Pergialiotis Vasilios1, Christopoulos Evangelos1, Kotrogianni Paraskevi1, Koutaki Diamanto1, Perrea Despina1, Vlachos Dimitrios-Efthymios2
1Laboratory of Experimental Surgery and Surgical Research N.S. Christeas, National and Kapodistrian University of Athens, Athens, Greece
21st OB/GYN Dept, Medical School, National and Kapodistrian University of Athens, Alexandra Hospital, Athens, Greece
Correspondence: Vasilios Pergialiotis, MD, M.Sc., Ph.D, 6, Danaidon str., Halandri 15232 – Greece, phone: +306947326459, fax: +302114088890, E – mail: firstname.lastname@example.org
Background: Gynecologic oncology surgery includes a large variety of procedures which are mainly characterized as major abdominal operations. To date, the effectiveness of patient-controlled epidural analgesia (PCEA) has not been comparedto patient-controlled intravenous analgesia(PCA) for postoperative pain management in patients undergoing these procedures. Objective: The purpose of the present systematic review is to evaluate the effectiveness of PCEA compared to traditional PCA analgesia. Methods: We conducted a systematic review searching the Medline (1966-2016), Scopus (2004-2016), Clinical Trials.gov (2008-2016), Cochrane Central Register of Controlled Trials CENTRAL (1999-2016) and Google Scholar (2004-2016) databases together with reference lists from included studies.
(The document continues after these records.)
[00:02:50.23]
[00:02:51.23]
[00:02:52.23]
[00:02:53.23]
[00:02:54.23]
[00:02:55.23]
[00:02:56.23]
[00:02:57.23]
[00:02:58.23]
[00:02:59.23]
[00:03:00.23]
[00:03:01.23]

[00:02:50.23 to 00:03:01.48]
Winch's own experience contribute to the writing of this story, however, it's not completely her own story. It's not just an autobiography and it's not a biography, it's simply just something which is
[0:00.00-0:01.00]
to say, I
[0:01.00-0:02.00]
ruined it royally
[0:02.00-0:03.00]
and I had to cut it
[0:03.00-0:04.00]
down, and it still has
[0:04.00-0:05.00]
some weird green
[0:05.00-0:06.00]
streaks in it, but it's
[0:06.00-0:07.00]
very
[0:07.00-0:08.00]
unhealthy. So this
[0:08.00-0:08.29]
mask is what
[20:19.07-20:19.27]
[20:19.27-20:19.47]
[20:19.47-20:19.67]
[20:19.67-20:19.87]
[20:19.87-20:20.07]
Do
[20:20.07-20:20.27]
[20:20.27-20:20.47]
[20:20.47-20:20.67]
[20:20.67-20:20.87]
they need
All prospective and retrospective observational cohort studies were included. Results: Four studies were finally included in our review which involved 512 women. Two studies reported that PCEA is superior to PCA in terms of postoperative VAS pain scores (p<.05). The remaining two did not support these findings. The two methods seem to be comparable in terms of side effects, including nausea and postoperative ileus. Discussion: According to our systematic review there seem to be evidence which support the use of PCEA in gynecologic oncology patients. However, given the small number of published studies and the increased costs of the later method for postoperative pain management further research is needed to corroborate our findings.